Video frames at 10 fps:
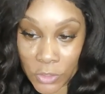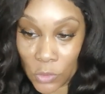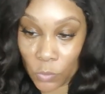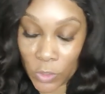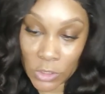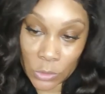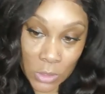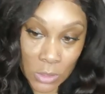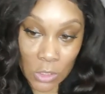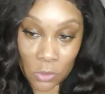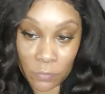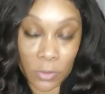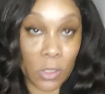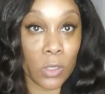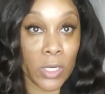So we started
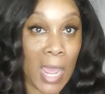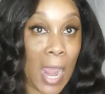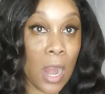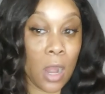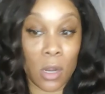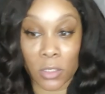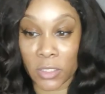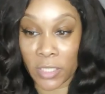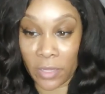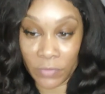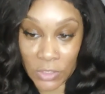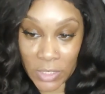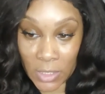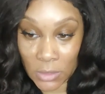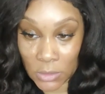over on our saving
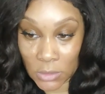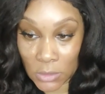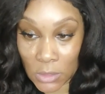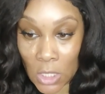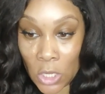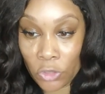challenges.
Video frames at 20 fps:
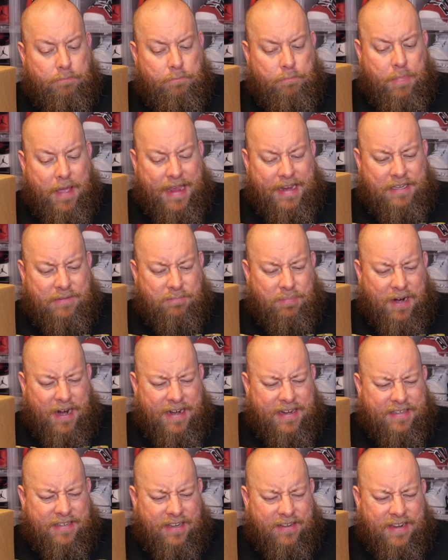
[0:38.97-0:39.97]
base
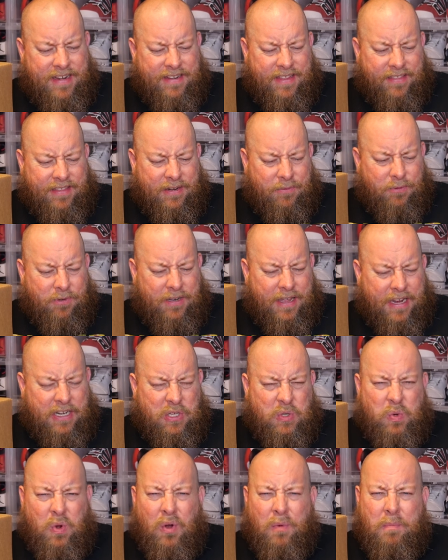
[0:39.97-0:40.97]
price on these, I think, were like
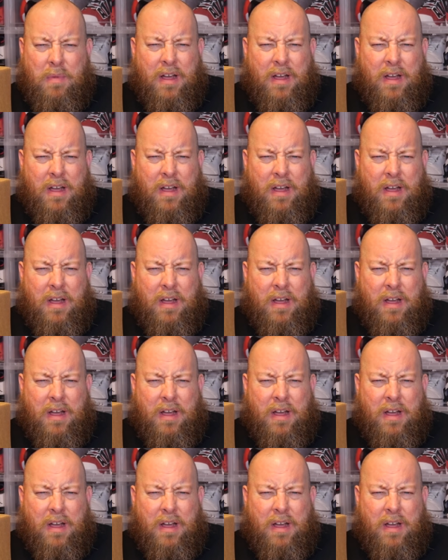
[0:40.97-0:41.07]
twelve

****************************************

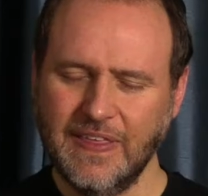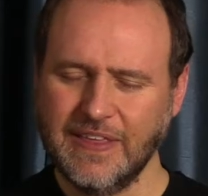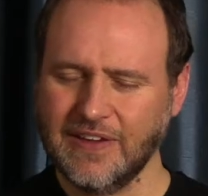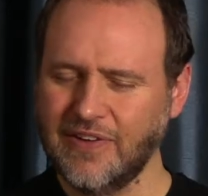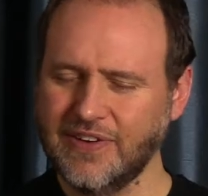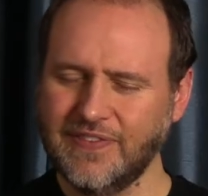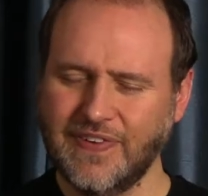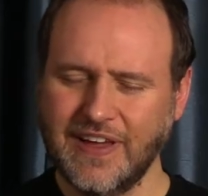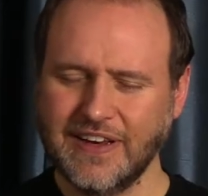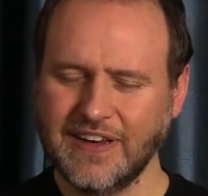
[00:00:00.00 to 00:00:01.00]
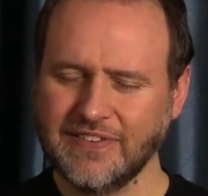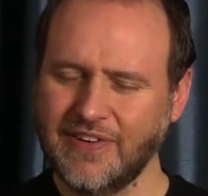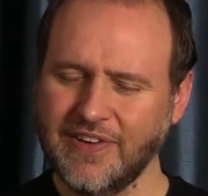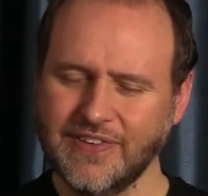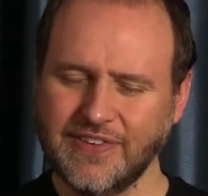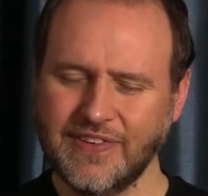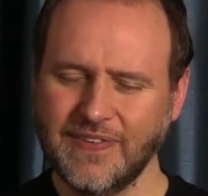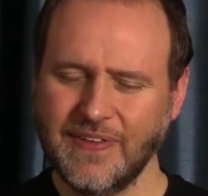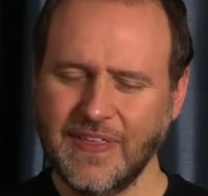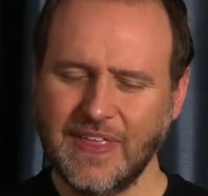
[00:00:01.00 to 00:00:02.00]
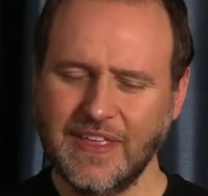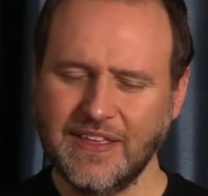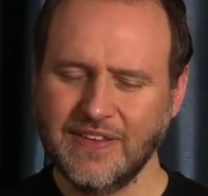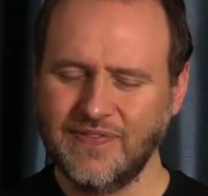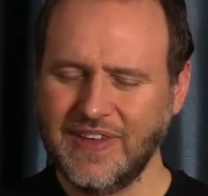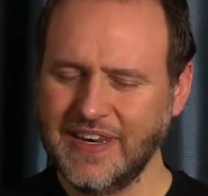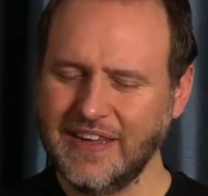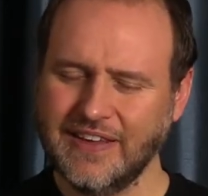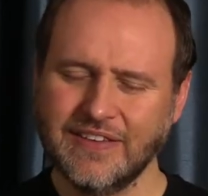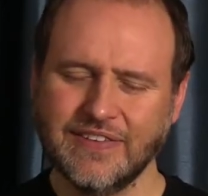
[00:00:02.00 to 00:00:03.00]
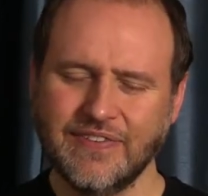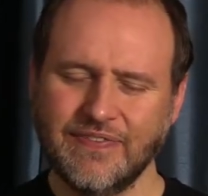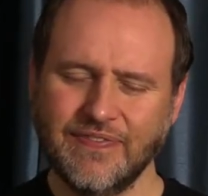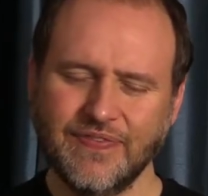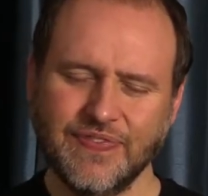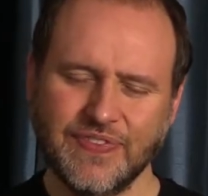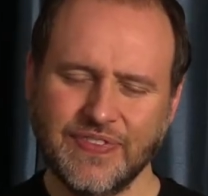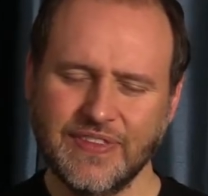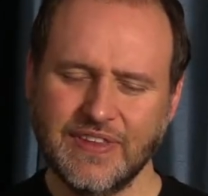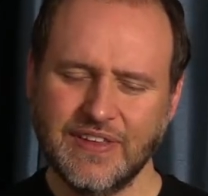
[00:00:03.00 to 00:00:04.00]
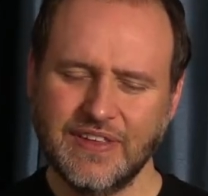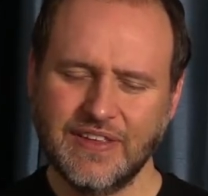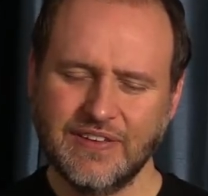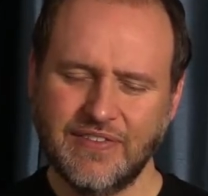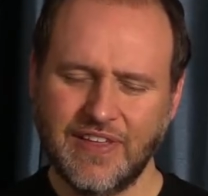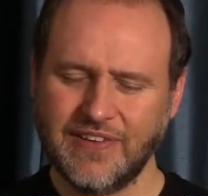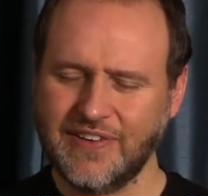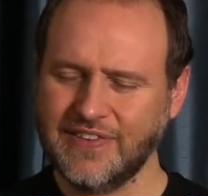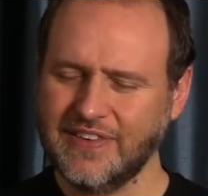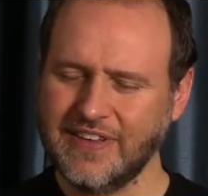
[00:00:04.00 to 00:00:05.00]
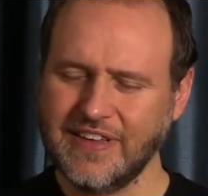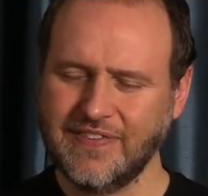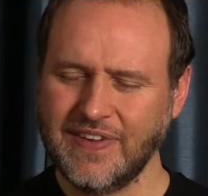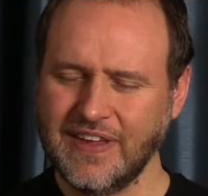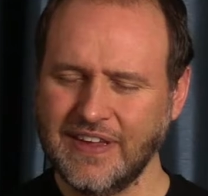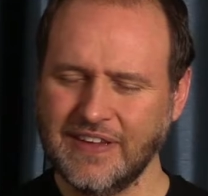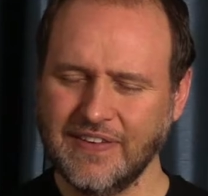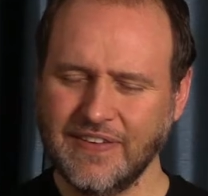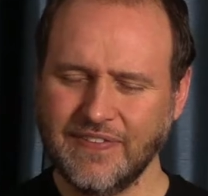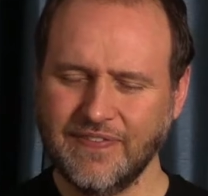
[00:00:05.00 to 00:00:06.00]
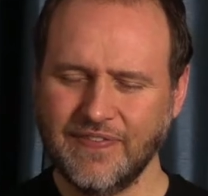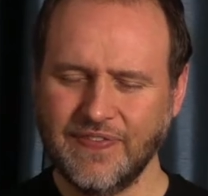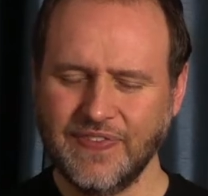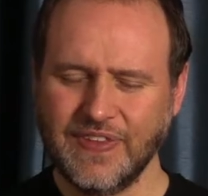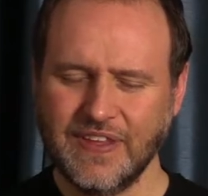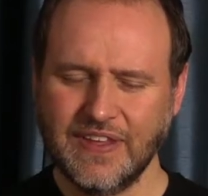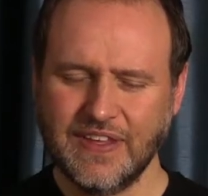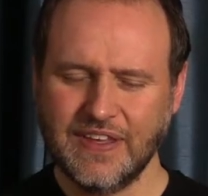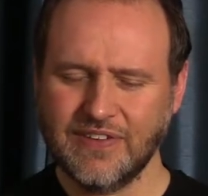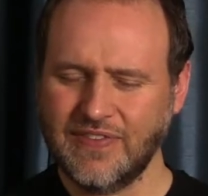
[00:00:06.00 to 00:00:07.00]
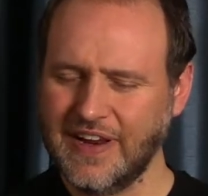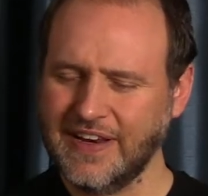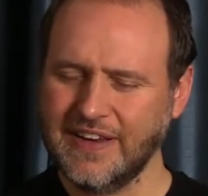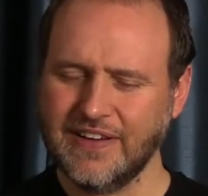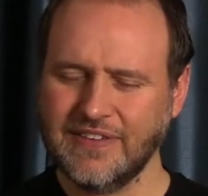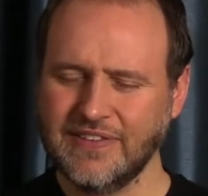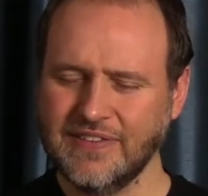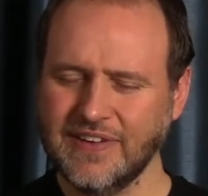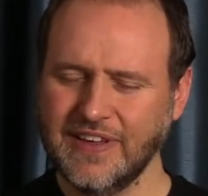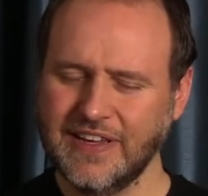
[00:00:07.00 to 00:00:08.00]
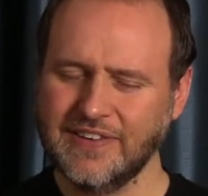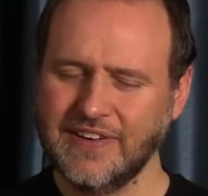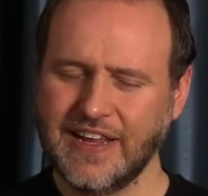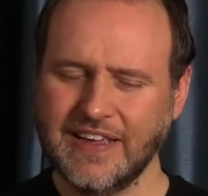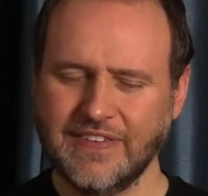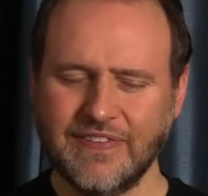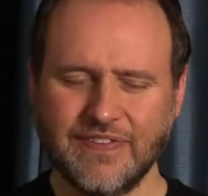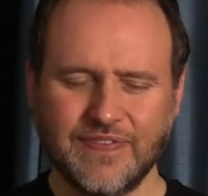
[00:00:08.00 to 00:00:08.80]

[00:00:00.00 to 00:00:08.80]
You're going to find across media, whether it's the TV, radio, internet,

****************************************

Respond with the exact lines above running from the one containing "[00:00:01.00 to 00:00:02.00]" to the one containing "[00:00:08.00 to 00:00:08.80]", both ends kept and no pictures included.

**Exercise result:**
[00:00:01.00 to 00:00:02.00]
[00:00:02.00 to 00:00:03.00]
[00:00:03.00 to 00:00:04.00]
[00:00:04.00 to 00:00:05.00]
[00:00:05.00 to 00:00:06.00]
[00:00:06.00 to 00:00:07.00]
[00:00:07.00 to 00:00:08.00]
[00:00:08.00 to 00:00:08.80]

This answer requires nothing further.